Thursday, March 12, 2015: 10:00 AM
Stanislav Burian, Ph.D. , Economics, The Police Academy of the Czech Republic, Prague 4, Czech Republic
The Laffer curve is a very known economic thesis which represents the basic theoretical principle of the relationship between tax collection and tax rates. According to this theory, any tax revenue is achievable with the application of two rates: one rate is always lower, the other one higher. The first part of the paper summarizes current research outcomes for this topic. In this part, outcomes are presented which were formulated by economists who deal with tax policy. For our own analysis, we use time series data of tax collection, gross domestic product, tax quota and different implicit tax rates (implicit tax rate on capital, implicit tax rate on consumption and implicit tax rate on labor). The tax quota is defined by tax collection divided by gross domestic product which expresses how many euros a country gains from one euro of gross domestic product. This fact enables us to eliminate the influence of the business cycle. We apply the regression analysis to fourteen data sets of cross-sectional data from the period 2000-2013. Cross-sectional data contain information for 23 selected European countries for which data for tax rates and tax quota are available.

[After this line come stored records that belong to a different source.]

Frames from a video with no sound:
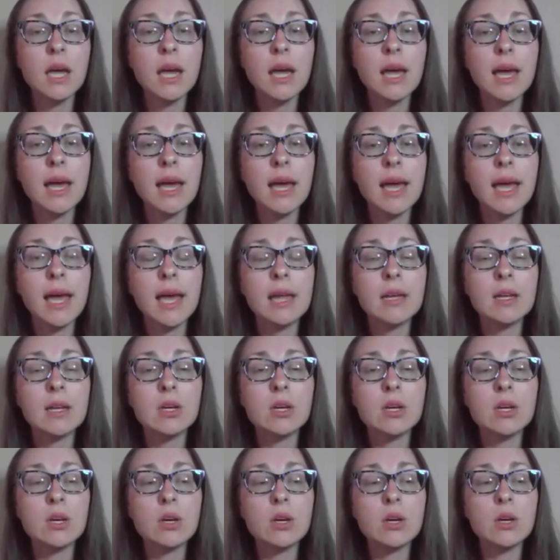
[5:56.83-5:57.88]
And
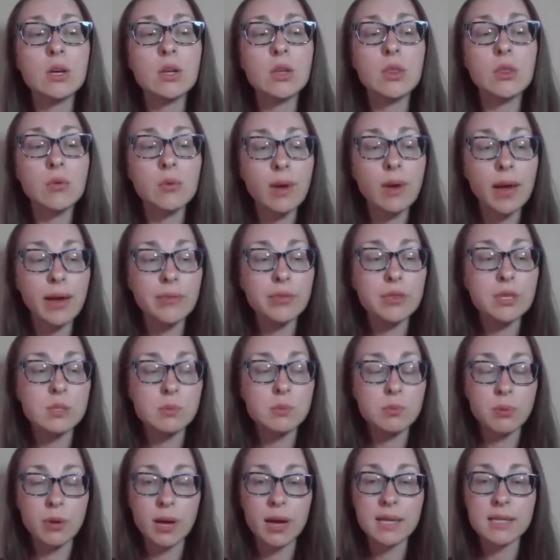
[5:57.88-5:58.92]
throughout this
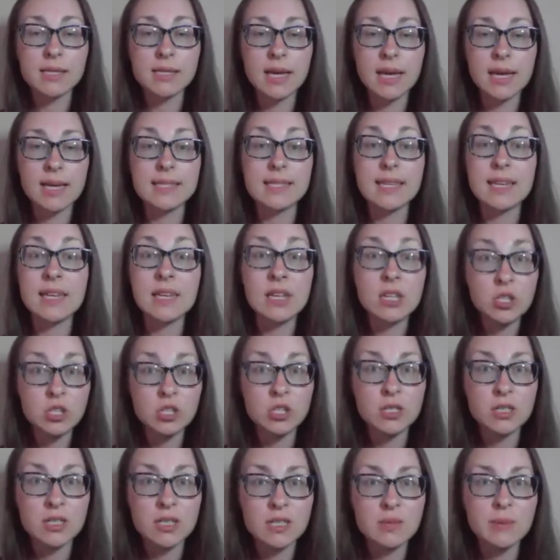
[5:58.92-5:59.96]
process,
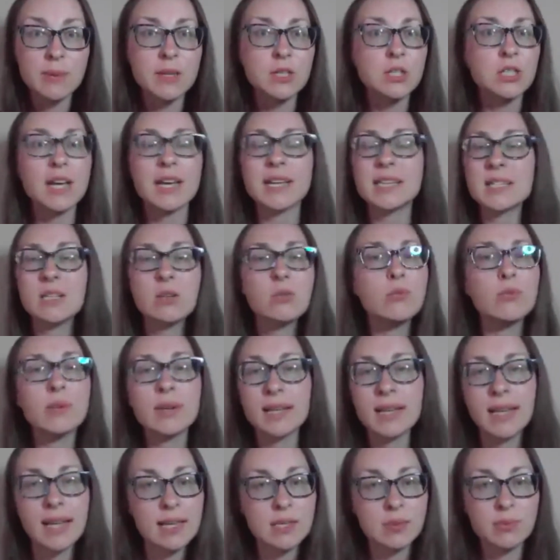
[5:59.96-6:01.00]
initially especially, I didn't
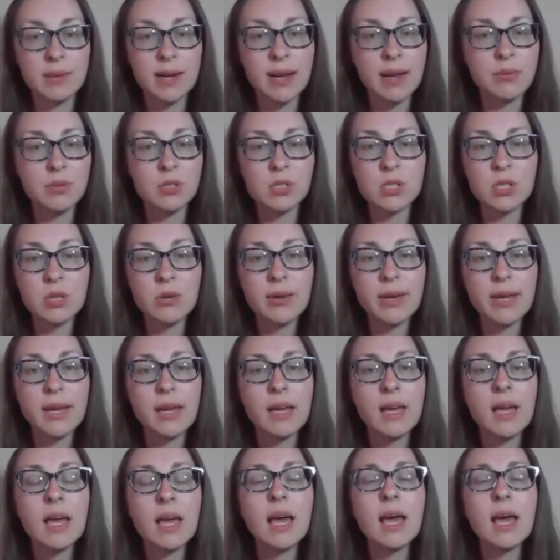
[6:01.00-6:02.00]
realize what I was doing.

Data are adjusted in order to perform regression analyses which allow quantification of the relationship between different tax rate changes and the corresponding tax quota which represents relative tax collection.  Data are gained from the Eurostat database. Results of the regression analyses are tested and interpreted for every year specifically. Regression coefficients are presented as a time series which enables us to find out if it is possible to detect the presence of trend.